We sat across from each other in the living room without saying a word. We had nothing we wanted to say to each other, not even trite statements about school or the weather. Perhaps this was the worst of all. Not growing up to be lovers was one thing, but being so distant was just sad.

We drove back and after relating the incident to my then best friend from school, I forgot all about Nikhil.

Until last November.

My once-best-friend-turned-stranger was getting married.
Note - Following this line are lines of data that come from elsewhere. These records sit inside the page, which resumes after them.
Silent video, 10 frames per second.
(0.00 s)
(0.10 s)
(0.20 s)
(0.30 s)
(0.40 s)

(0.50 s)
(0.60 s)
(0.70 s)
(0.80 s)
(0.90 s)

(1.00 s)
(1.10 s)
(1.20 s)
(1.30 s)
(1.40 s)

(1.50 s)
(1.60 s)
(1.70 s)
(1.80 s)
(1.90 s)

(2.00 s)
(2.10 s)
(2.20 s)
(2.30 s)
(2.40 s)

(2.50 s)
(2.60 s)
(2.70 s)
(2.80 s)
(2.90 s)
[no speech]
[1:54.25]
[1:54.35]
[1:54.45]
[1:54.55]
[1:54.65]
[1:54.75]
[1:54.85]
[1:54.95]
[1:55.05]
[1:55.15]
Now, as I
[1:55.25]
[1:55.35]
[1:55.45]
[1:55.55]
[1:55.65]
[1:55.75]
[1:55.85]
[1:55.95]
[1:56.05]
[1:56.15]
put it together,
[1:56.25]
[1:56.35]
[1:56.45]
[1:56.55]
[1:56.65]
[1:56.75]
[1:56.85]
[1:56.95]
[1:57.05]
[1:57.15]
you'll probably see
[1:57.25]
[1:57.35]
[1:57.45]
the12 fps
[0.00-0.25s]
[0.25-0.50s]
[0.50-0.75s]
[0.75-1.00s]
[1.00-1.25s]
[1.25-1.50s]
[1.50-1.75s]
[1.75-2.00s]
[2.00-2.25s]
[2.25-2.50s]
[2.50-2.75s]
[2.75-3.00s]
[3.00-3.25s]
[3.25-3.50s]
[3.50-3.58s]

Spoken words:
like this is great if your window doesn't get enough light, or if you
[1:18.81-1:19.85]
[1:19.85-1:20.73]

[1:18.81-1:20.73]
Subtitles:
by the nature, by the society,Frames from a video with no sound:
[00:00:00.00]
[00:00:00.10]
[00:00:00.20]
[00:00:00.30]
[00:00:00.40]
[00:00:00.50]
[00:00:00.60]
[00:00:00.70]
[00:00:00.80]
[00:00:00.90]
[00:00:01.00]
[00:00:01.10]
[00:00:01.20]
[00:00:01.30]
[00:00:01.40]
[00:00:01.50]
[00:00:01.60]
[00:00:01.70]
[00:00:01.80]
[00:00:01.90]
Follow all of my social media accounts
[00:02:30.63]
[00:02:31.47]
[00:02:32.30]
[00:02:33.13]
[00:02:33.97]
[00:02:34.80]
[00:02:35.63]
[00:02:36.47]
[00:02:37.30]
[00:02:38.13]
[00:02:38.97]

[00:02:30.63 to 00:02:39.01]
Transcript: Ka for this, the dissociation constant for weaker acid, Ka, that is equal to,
Ordinarily, I would pass up such non-events. But there were some reasons this could be done:

·         It was a reception the day after the wedding, so things would move faster

·         The venue was at a fairly decent place that was close to home

·         It was on a Sunday

·         And maybe I wanted to see how bad the years had been to Nikhil

So I went, with my parents and my fifteen month daughter in arm. As we made our way to the stage to congratulate the couple and the family, I caught a glimpse of Nikhil, beaming beside his bride. It was flashback ’89. He looked exactly like he did in our pictures from so long ago. Without knowing why, I began to laugh. I just looked at him and laughed, for the innocence of our childhood, the stupidity of my teenage self and the (possible) wisdom of youth.

As my father stepped in front of Nikhil, he looked confused, as all grooms do after greeting a countless array of faces with no end in sight. His father jumped in and in his inimitable style (he was the host of many a tambola night years before) said,

“Arrey, yeh S—– ke papa” (Hey, that’s S—- father).

The bride looked confused (and possibly murderous under her makeup) as to who this girl was. Like many a dutiful parent who embarrass their children to the best of their ability, her father-in-law explained, “There are countless pictures of S—- and Nikhil playing together as kids.”

Perhaps Nikhil’s wife was relieved to see my daughter. She made a polite “adorable” comment before we stepped off the stage.

I was still smiling as I ate junk without guilt and followed my daughter’s footsteps around the wedding venue. I was smiling for Nikhil and Upasana, for my carefree childhood, for my teen prejudices, for being old enough to have a daughter and for the stories that stay locked in, till their time comes.